**Work instruction**
Every entry below is to be returned unchanged. Images are not part of the copy.

Extracted records
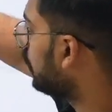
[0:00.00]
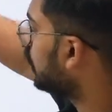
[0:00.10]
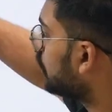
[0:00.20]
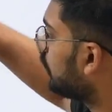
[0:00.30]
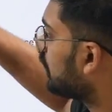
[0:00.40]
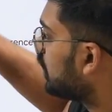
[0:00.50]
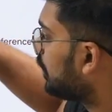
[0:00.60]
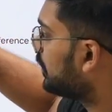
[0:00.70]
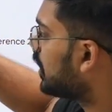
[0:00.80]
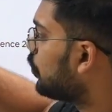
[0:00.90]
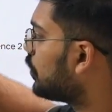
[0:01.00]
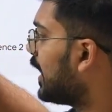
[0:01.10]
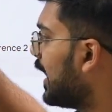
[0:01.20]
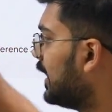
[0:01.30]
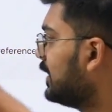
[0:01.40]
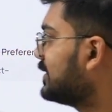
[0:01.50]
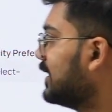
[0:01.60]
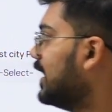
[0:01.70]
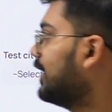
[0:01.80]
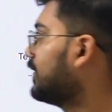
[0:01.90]
you will come down and
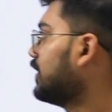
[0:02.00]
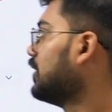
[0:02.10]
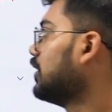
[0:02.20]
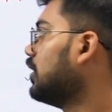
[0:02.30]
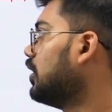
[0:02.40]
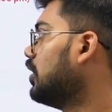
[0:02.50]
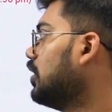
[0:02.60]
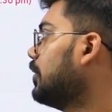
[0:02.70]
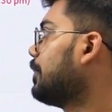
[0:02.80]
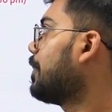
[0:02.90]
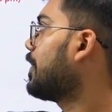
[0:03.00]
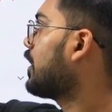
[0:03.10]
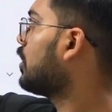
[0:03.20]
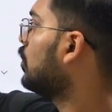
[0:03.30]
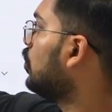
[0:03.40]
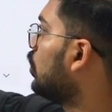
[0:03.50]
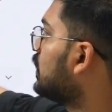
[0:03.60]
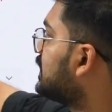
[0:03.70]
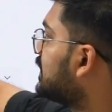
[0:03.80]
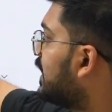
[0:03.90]
select on
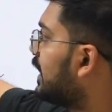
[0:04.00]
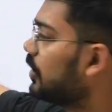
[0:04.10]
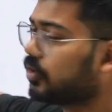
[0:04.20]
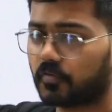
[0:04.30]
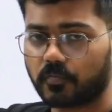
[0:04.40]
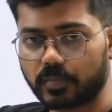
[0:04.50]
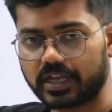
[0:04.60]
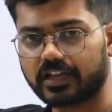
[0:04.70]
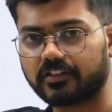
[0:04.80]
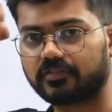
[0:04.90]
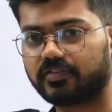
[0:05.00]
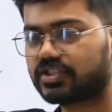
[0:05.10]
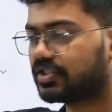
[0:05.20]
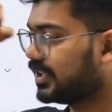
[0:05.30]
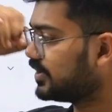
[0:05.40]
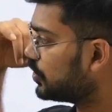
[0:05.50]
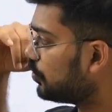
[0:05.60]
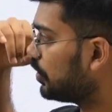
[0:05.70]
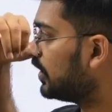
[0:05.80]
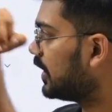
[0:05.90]
2nd of May which test
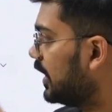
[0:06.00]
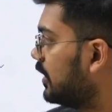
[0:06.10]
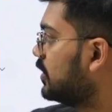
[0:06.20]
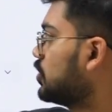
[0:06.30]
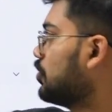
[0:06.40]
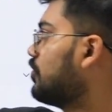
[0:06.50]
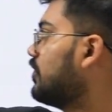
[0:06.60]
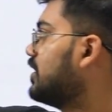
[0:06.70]
you want to take. So we will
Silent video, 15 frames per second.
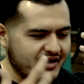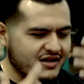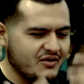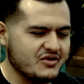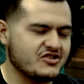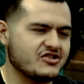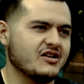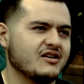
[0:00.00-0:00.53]
They
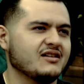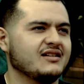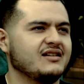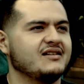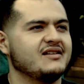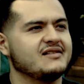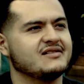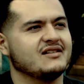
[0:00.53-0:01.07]
were
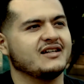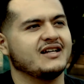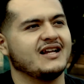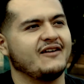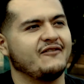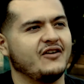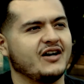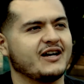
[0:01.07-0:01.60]
shirtless, looking
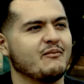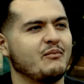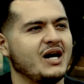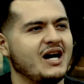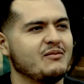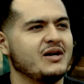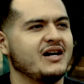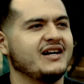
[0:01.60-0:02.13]
like fucking
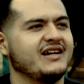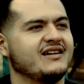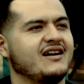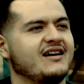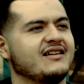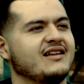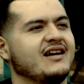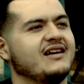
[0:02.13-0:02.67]
Popeye and
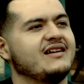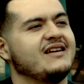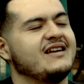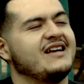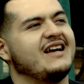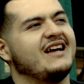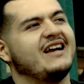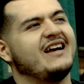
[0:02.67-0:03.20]
all that.
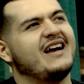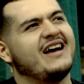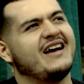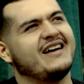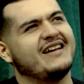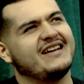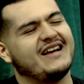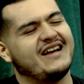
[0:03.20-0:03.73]

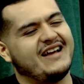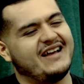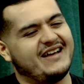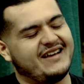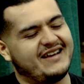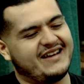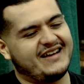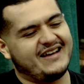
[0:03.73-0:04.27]
And
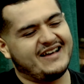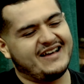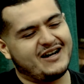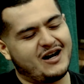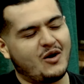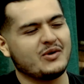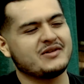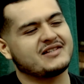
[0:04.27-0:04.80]
it
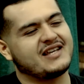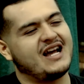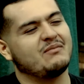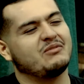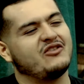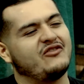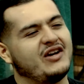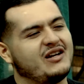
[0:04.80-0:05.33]
always
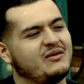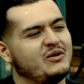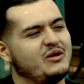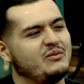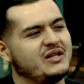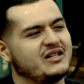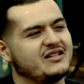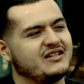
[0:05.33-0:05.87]
captivated me
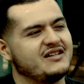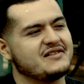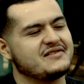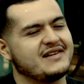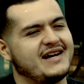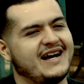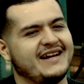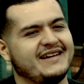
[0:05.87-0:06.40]
because
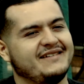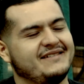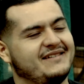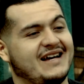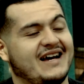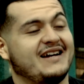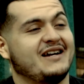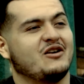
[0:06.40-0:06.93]
I
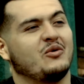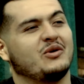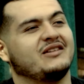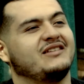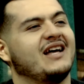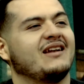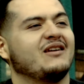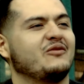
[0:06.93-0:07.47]
didn't know what a
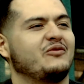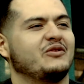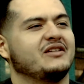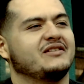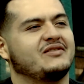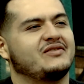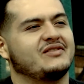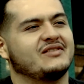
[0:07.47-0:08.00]
deadlift was.
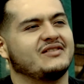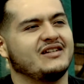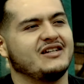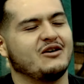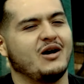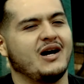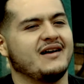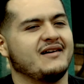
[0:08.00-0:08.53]

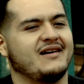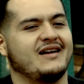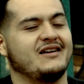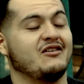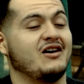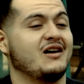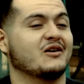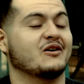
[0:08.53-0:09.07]
I
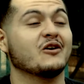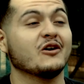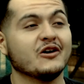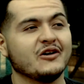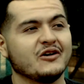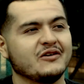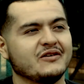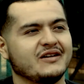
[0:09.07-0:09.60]
knew how to
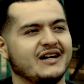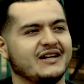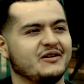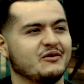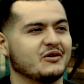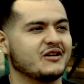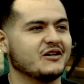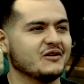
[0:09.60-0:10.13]
curl. I
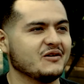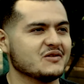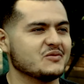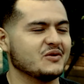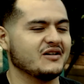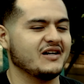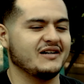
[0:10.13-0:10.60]
knew what curls were.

**Response below**
[0:00.00]
[0:00.10]
[0:00.20]
[0:00.30]
[0:00.40]
[0:00.50]
[0:00.60]
[0:00.70]
[0:00.80]
[0:00.90]
[0:01.00]
[0:01.10]
[0:01.20]
[0:01.30]
[0:01.40]
[0:01.50]
[0:01.60]
[0:01.70]
[0:01.80]
[0:01.90]
you will come down and
[0:02.00]
[0:02.10]
[0:02.20]
[0:02.30]
[0:02.40]
[0:02.50]
[0:02.60]
[0:02.70]
[0:02.80]
[0:02.90]
[0:03.00]
[0:03.10]
[0:03.20]
[0:03.30]
[0:03.40]
[0:03.50]
[0:03.60]
[0:03.70]
[0:03.80]
[0:03.90]
select on
[0:04.00]
[0:04.10]
[0:04.20]
[0:04.30]
[0:04.40]
[0:04.50]
[0:04.60]
[0:04.70]
[0:04.80]
[0:04.90]
[0:05.00]
[0:05.10]
[0:05.20]
[0:05.30]
[0:05.40]
[0:05.50]
[0:05.60]
[0:05.70]
[0:05.80]
[0:05.90]
2nd of May which test
[0:06.00]
[0:06.10]
[0:06.20]
[0:06.30]
[0:06.40]
[0:06.50]
[0:06.60]
[0:06.70]
you want to take. So we will
Silent video, 15 frames per second.
[0:00.00-0:00.53]
They
[0:00.53-0:01.07]
were
[0:01.07-0:01.60]
shirtless, looking
[0:01.60-0:02.13]
like fucking
[0:02.13-0:02.67]
Popeye and
[0:02.67-0:03.20]
all that.
[0:03.20-0:03.73]

[0:03.73-0:04.27]
And
[0:04.27-0:04.80]
it
[0:04.80-0:05.33]
always
[0:05.33-0:05.87]
captivated me
[0:05.87-0:06.40]
because
[0:06.40-0:06.93]
I
[0:06.93-0:07.47]
didn't know what a
[0:07.47-0:08.00]
deadlift was.
[0:08.00-0:08.53]

[0:08.53-0:09.07]
I
[0:09.07-0:09.60]
knew how to
[0:09.60-0:10.13]
curl. I
[0:10.13-0:10.60]
knew what curls were.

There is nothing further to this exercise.